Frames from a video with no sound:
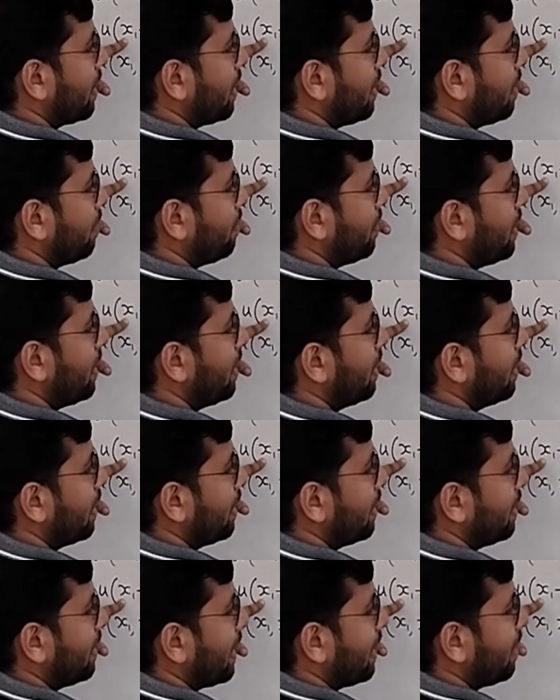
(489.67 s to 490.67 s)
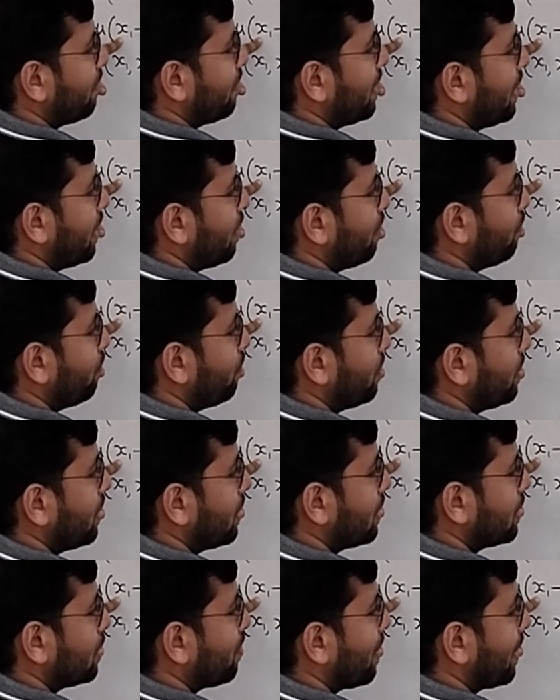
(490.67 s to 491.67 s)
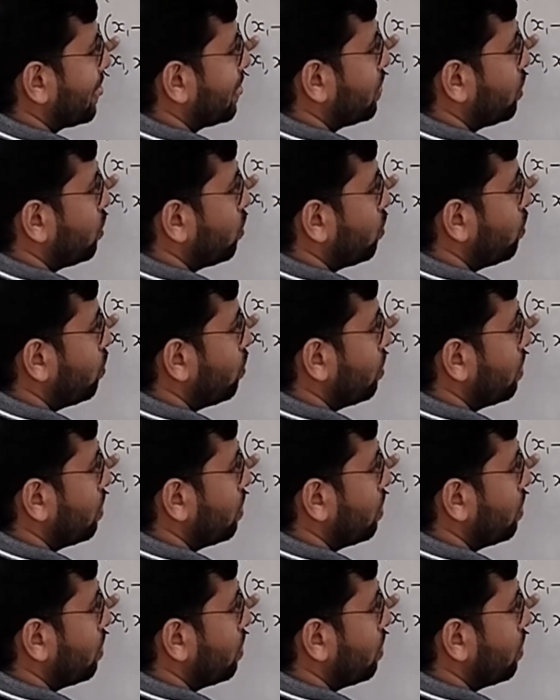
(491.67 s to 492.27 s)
के लिए भी डेरिवेटिव विद रिस्पेक्ट टू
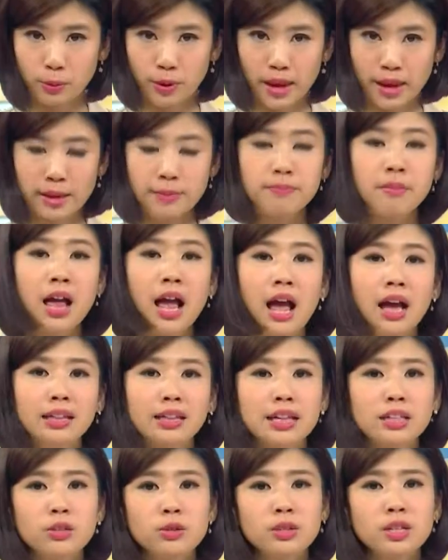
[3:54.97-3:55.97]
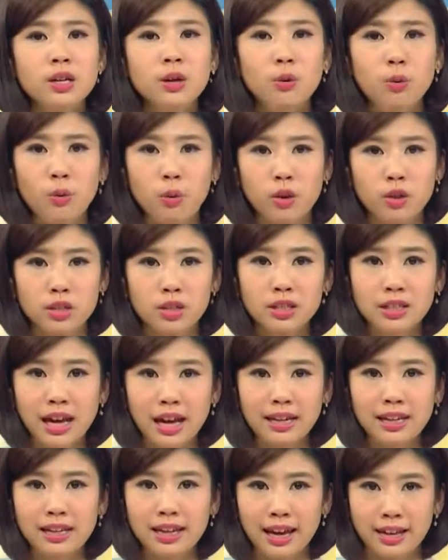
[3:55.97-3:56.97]
回。但究竟火是
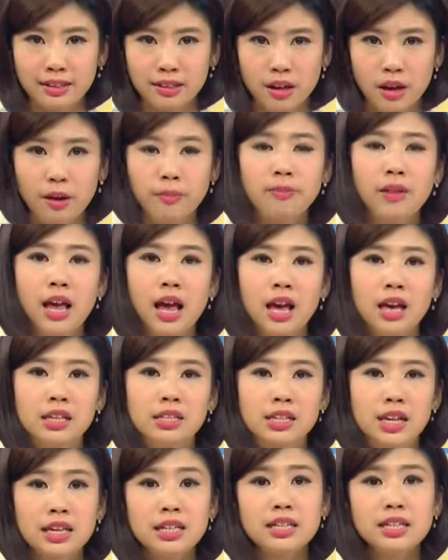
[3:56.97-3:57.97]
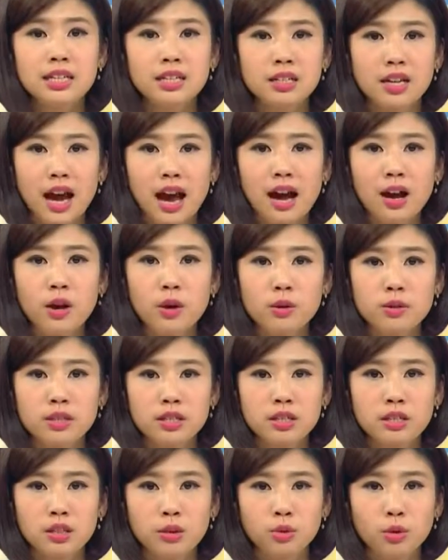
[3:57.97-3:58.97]
哪里来的？检警查扣
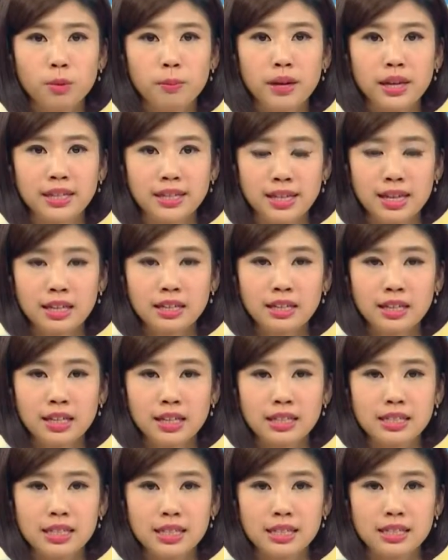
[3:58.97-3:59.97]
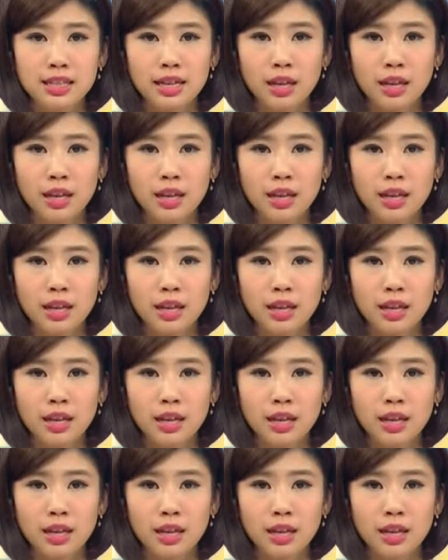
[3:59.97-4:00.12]
四十多枚烟蒂进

# # # # # # #

_ACTIVITY_: Word-for-word restatement: every line from the one with "[3:56.97-3:57.97]" through the final line of the data, both ends included, pictures excluded.

_SOLUTION TO THIS PROBLEM_:
[3:56.97-3:57.97]
[3:57.97-3:58.97]
哪里来的？检警查扣
[3:58.97-3:59.97]
[3:59.97-4:00.12]
四十多枚烟蒂进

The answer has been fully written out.